Saved data entries:
━━━━━━
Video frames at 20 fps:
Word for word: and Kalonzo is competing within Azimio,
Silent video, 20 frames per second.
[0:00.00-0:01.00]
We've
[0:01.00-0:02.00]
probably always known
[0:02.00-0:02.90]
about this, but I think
━━━━━━
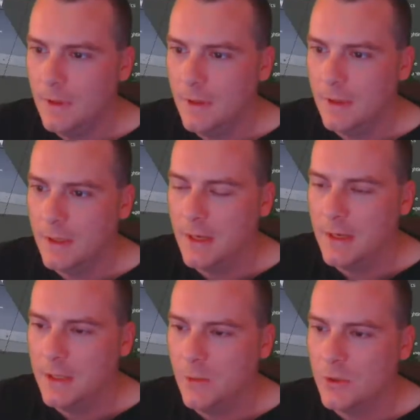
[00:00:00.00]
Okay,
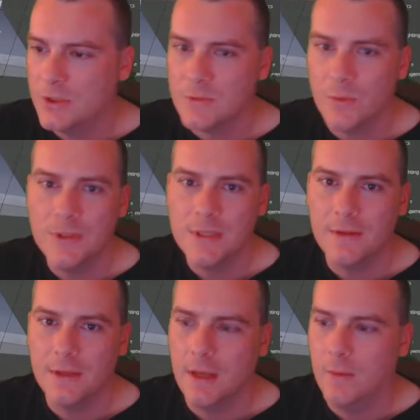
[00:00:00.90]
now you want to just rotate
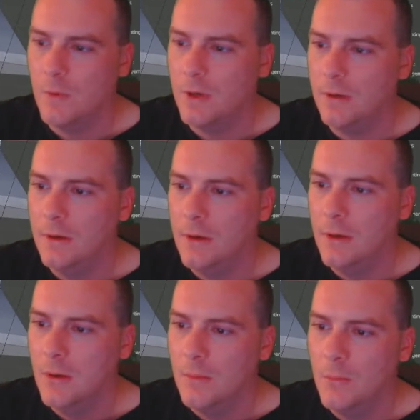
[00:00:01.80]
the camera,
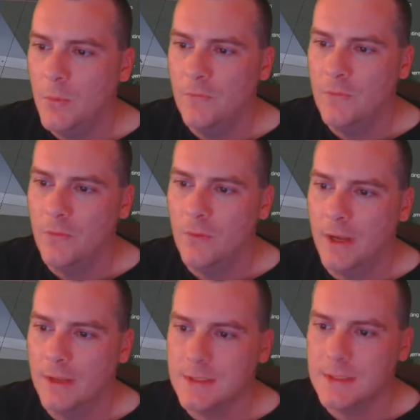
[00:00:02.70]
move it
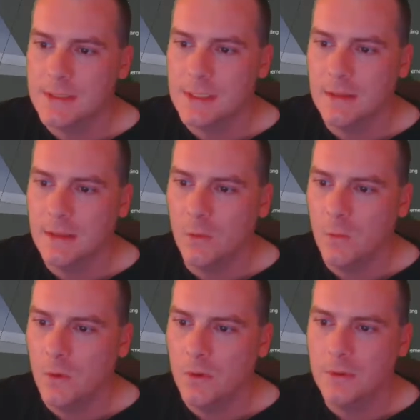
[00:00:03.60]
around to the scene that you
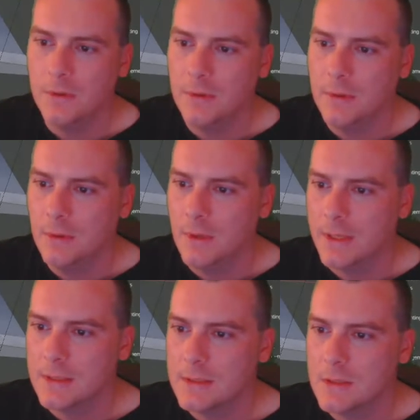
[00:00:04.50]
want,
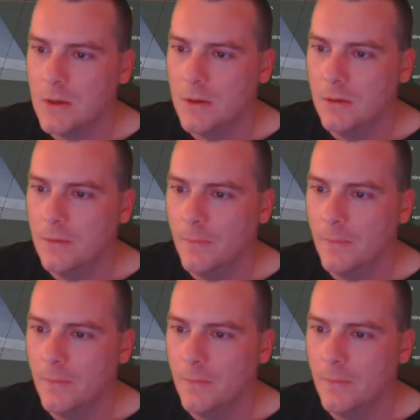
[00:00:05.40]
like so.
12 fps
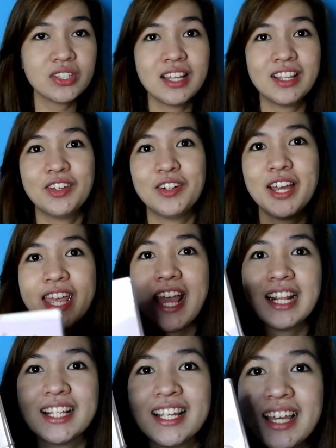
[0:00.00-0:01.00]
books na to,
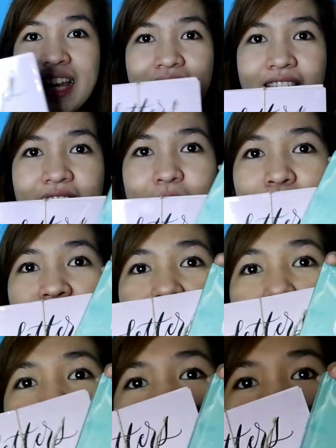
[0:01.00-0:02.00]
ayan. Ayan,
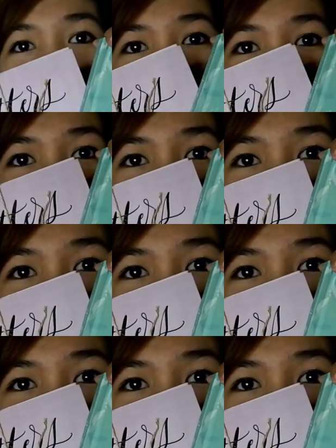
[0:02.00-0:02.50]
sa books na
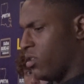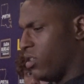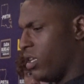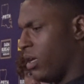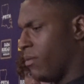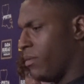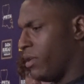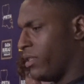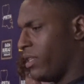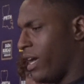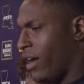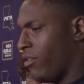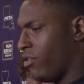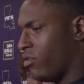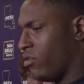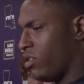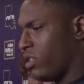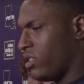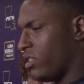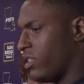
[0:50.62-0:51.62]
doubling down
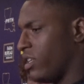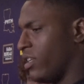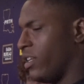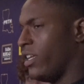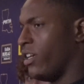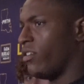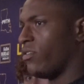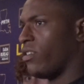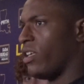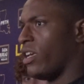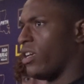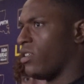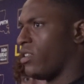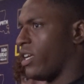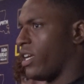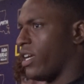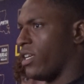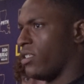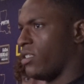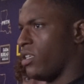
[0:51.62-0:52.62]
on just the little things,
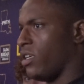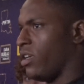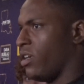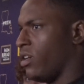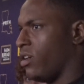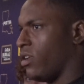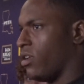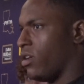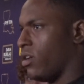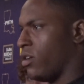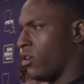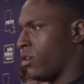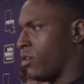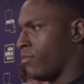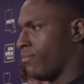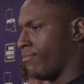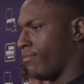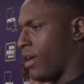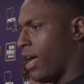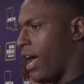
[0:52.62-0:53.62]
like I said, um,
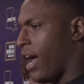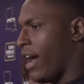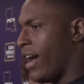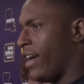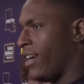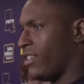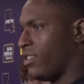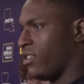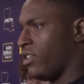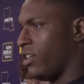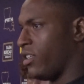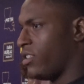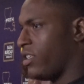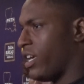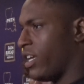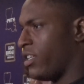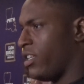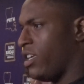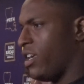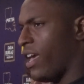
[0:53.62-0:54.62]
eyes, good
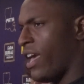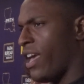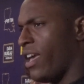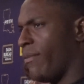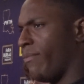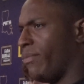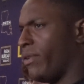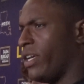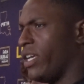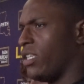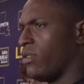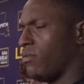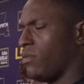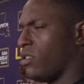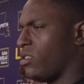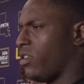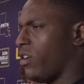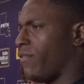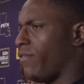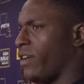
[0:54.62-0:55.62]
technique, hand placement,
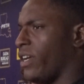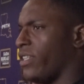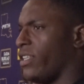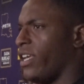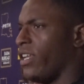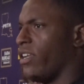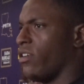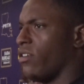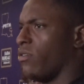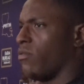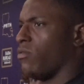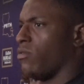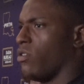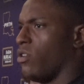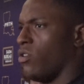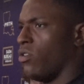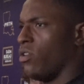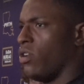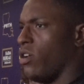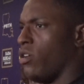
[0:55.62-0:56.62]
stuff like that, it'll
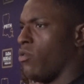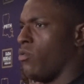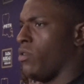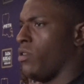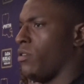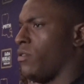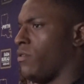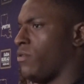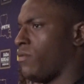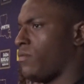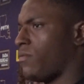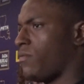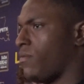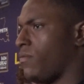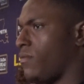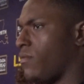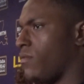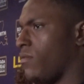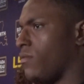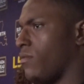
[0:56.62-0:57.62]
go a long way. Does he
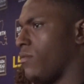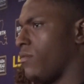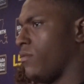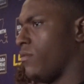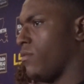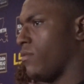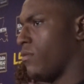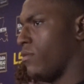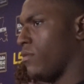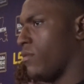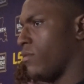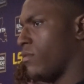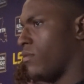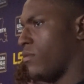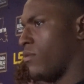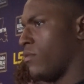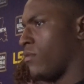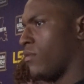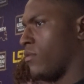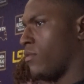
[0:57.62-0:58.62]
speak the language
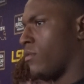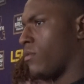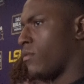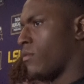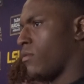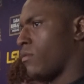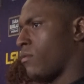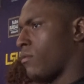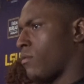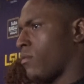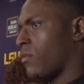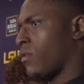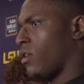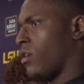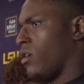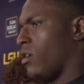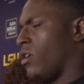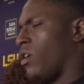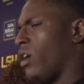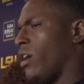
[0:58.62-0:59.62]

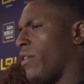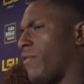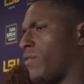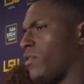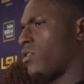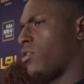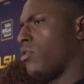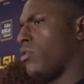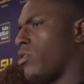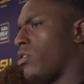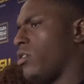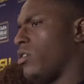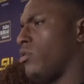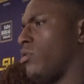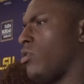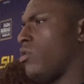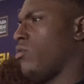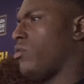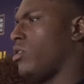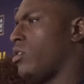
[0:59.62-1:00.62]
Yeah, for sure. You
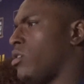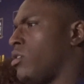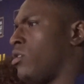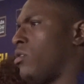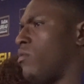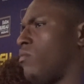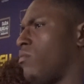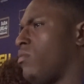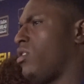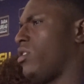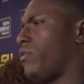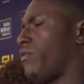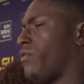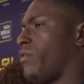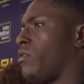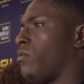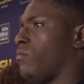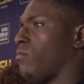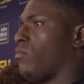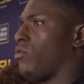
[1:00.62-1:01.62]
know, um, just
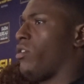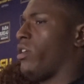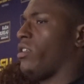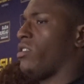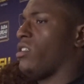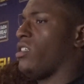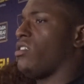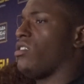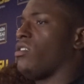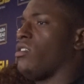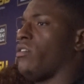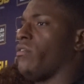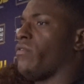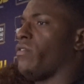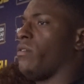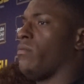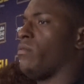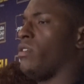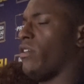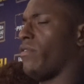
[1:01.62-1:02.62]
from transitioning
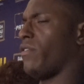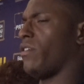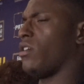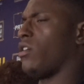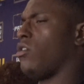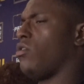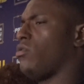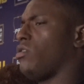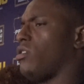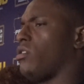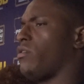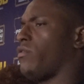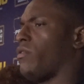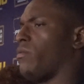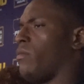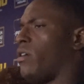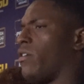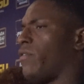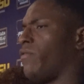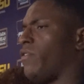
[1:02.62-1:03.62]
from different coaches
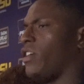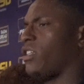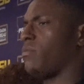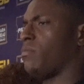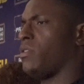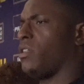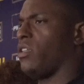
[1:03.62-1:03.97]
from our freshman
━━━━━━
Exercise: Return each line from the entries above that includes "frames".

Answer area:
Video frames at 20 fps:
Silent video, 20 frames per second.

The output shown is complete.